The 800-pound telescope was built by Utah State University's Space Dynamics Laboratory.

It was scheduled to lift off aboard a Delta 2 rocket early Monday from California's Vandenberg Air Force Base.

Utah State spent five years developing "basically a big digital camera," said John Elwell, the lab's program manager. "It's big because we have to collect a lot of light."

The camera can peer at objects that are not visible to the eye.

It detects an object's heat instead. It will snap an infrared image every 11 seconds for six months, taking 1 million images of objects from distant galaxies to asteroids in our own solar system.

The telescope has been dubbed the Wide-field Infrared Survey Explorer or WISE.

"It will see much fainter objects and provide much sharper images. WISE will see hundreds of millions of objects and of these, millions will have never been seen before," said Edward Wright, an astronomer and the project's principle investigator at UCLA. "We're going to see asteroids, failed stars and galaxies. The most interesting things we'll see will be total surprises."

Utah State designed and assembled the telescope under a $76 million NASA contract.

NASA's Jet Propulsion Laboratory and UCLA are overseeing the program.

Plans for a launch Friday were scrubbed because of a technical glitch, giving way to a new launch schedule of just past 7 a.m.
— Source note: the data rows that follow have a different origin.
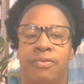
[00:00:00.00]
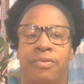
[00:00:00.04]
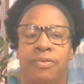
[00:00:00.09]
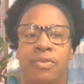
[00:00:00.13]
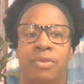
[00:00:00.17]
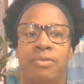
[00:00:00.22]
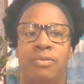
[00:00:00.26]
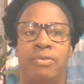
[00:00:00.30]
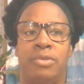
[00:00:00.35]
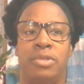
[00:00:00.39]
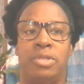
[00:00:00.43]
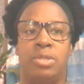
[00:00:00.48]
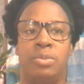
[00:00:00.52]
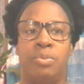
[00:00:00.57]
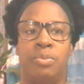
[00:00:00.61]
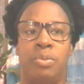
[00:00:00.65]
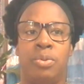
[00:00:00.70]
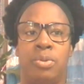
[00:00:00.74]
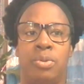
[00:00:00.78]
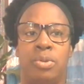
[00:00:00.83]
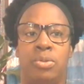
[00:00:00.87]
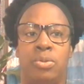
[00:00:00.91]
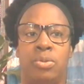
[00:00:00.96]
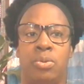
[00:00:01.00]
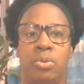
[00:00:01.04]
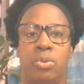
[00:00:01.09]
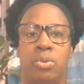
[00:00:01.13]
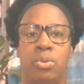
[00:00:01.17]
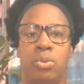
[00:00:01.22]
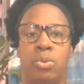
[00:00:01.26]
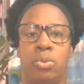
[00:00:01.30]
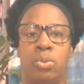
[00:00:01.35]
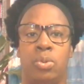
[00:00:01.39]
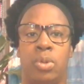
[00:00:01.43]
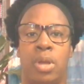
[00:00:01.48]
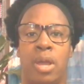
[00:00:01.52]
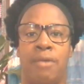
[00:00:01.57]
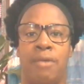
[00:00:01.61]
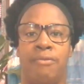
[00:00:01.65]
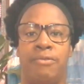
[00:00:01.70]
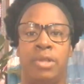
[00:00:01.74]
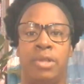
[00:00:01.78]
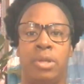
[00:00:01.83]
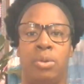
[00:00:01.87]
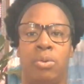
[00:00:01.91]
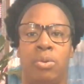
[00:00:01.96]
evil spirit, or
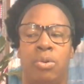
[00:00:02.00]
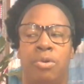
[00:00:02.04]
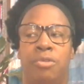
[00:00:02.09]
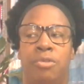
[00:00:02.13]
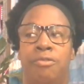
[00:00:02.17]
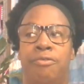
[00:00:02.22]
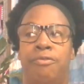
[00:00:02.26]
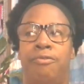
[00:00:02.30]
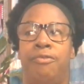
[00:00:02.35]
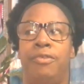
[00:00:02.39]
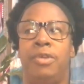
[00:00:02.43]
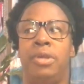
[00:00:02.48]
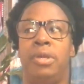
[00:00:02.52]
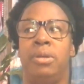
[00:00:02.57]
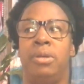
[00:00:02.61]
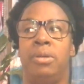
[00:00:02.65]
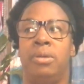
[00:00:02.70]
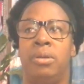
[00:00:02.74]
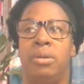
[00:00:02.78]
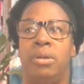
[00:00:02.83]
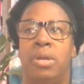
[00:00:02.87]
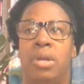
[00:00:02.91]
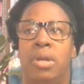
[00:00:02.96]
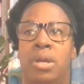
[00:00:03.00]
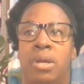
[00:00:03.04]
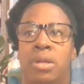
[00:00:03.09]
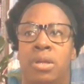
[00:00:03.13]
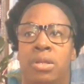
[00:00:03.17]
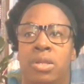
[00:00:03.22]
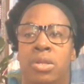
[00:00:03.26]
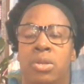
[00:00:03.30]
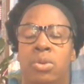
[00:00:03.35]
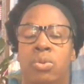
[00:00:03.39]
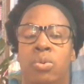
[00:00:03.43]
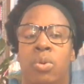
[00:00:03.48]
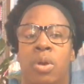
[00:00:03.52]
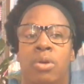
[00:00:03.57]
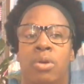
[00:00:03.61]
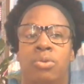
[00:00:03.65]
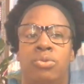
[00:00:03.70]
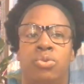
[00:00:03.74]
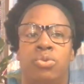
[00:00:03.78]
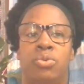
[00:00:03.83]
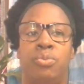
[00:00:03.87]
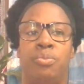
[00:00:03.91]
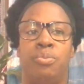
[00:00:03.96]
have their own thing, they know
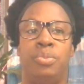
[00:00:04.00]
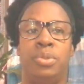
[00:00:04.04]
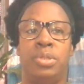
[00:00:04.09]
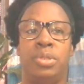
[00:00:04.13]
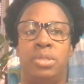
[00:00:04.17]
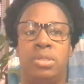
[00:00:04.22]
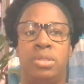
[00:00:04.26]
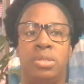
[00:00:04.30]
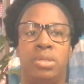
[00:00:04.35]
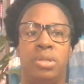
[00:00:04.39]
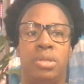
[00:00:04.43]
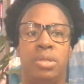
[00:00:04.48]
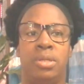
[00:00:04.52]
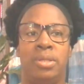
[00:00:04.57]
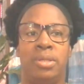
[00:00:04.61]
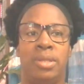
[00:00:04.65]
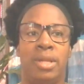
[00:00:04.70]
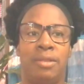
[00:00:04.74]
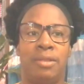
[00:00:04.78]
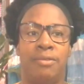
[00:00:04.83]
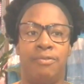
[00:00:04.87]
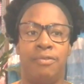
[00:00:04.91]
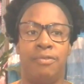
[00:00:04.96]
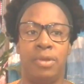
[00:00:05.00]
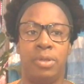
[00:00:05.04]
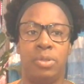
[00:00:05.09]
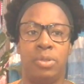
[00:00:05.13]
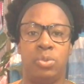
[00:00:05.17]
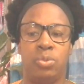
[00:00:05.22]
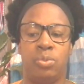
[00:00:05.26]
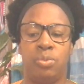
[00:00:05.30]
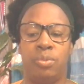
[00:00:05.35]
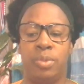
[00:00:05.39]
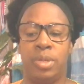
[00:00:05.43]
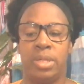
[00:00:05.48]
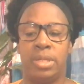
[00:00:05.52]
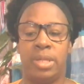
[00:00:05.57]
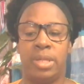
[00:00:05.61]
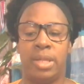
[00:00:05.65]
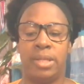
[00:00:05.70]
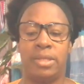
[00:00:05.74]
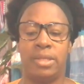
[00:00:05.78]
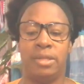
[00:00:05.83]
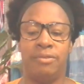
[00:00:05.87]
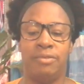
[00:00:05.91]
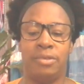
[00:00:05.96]
how to beat that thing to make
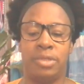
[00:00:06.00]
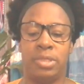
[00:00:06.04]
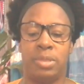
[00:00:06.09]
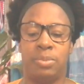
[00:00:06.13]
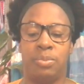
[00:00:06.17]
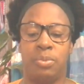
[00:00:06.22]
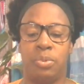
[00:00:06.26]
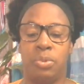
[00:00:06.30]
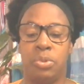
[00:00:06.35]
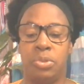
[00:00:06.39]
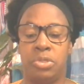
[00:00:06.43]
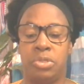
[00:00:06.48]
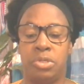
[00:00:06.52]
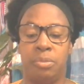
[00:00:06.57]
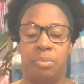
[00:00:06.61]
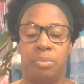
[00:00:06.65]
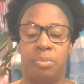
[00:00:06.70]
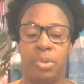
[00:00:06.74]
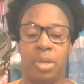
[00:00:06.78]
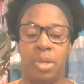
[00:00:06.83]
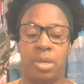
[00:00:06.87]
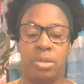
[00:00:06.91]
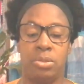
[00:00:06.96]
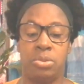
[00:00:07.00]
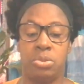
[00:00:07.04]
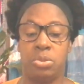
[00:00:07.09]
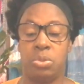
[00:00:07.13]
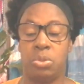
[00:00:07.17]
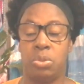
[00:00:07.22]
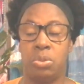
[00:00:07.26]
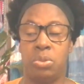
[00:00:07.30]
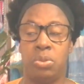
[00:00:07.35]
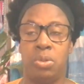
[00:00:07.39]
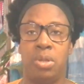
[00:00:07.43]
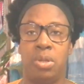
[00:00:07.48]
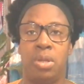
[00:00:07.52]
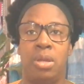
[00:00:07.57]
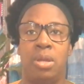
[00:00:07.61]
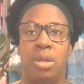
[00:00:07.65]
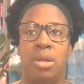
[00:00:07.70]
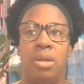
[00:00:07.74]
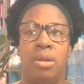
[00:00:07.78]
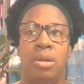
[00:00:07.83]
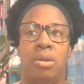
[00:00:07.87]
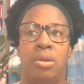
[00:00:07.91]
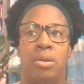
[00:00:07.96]
that evil spirit appear. So
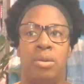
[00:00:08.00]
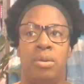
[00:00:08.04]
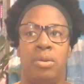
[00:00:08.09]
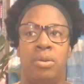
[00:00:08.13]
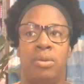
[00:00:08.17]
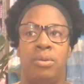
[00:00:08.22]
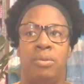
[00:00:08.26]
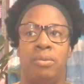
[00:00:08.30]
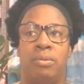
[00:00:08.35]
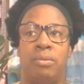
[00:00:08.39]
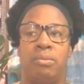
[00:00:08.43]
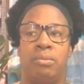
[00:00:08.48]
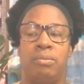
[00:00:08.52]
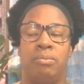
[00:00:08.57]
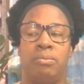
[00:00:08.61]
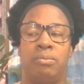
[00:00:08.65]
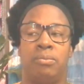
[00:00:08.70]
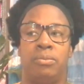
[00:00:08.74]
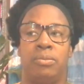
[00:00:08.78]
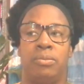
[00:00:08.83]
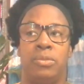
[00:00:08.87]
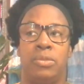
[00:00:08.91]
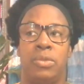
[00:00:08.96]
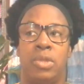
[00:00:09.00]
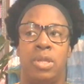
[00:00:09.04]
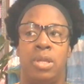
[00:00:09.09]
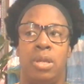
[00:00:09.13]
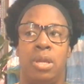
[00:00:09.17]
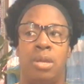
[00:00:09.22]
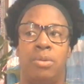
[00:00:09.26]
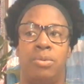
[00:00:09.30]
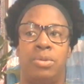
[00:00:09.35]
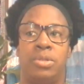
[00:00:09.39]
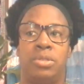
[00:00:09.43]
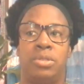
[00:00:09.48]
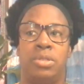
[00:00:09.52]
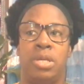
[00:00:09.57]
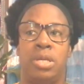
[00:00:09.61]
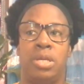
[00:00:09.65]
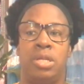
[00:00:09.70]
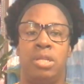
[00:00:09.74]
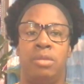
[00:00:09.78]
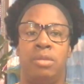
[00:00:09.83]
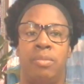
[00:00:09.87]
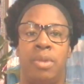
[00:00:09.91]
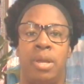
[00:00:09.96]
I was
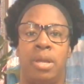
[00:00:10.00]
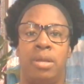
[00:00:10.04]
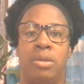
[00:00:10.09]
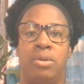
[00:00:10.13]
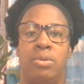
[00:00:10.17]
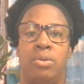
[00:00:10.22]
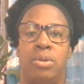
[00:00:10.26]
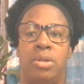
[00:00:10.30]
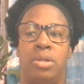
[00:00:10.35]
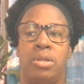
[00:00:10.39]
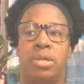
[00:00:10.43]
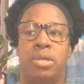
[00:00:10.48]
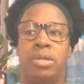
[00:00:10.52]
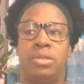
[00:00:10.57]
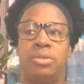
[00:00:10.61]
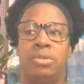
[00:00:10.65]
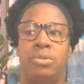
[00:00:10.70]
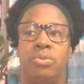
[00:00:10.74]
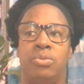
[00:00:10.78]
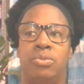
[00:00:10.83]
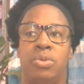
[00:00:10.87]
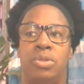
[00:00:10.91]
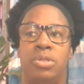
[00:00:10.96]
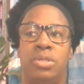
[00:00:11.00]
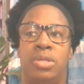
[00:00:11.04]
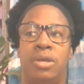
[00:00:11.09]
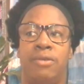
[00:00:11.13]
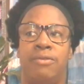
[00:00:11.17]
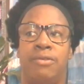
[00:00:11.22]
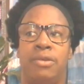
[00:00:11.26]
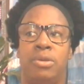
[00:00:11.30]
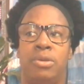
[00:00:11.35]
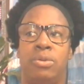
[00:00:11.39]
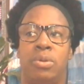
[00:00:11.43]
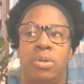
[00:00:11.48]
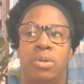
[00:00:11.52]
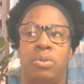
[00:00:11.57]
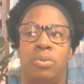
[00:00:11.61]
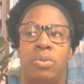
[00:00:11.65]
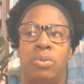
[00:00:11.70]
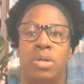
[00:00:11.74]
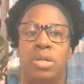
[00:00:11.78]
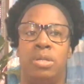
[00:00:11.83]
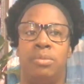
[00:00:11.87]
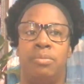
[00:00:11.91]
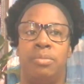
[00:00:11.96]
saying in my, you all can do whatever you all
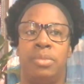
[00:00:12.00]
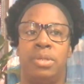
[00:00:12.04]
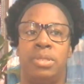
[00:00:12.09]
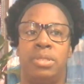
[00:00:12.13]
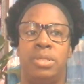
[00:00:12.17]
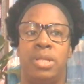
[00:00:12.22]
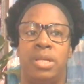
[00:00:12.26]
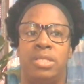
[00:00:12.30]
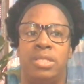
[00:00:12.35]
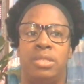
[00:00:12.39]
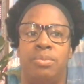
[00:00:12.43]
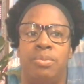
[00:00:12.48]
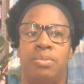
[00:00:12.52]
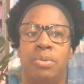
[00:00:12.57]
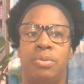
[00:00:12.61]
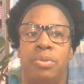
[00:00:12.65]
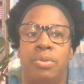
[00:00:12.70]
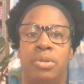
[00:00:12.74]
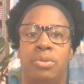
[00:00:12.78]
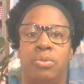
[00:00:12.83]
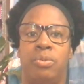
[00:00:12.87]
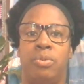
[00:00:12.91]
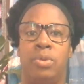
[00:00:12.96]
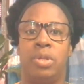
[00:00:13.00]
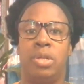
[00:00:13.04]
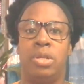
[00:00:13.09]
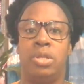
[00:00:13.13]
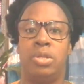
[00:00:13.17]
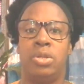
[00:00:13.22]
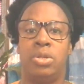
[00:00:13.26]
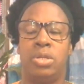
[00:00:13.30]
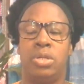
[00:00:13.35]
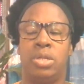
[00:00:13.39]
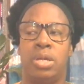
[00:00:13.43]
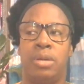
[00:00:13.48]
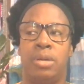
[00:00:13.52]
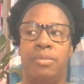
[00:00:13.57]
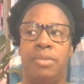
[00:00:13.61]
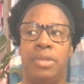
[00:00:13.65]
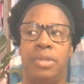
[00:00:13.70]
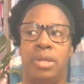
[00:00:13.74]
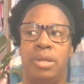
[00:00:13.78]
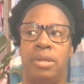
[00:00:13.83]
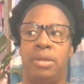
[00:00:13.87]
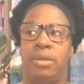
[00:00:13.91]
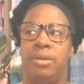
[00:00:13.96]
want, but that spirit will not
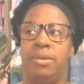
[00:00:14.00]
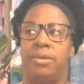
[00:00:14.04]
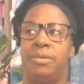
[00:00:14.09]
come there.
Monday, weather permitting.

The WISE launch comes 25 years after the last all-sky survey. This time scientists are using infrared equipment 100 times more sensitive, so the images will not only be far sharper and more complete, but will reveal key information about objects, such as size and composition. This will help scientists track those dark rocks spinning around our sun by the millions.

The project's 21-member science team also expects to observe the process of galaxy formation and brown dwarves and other stars that lack the critical mass to emit light.

"These failed stars cool off where they become invisible at optical wave lengths. There should be as many failed stars as visible stars," chief project scientist Peter Eisenhardt said.

NASA will start releasing the images within a month of the launch.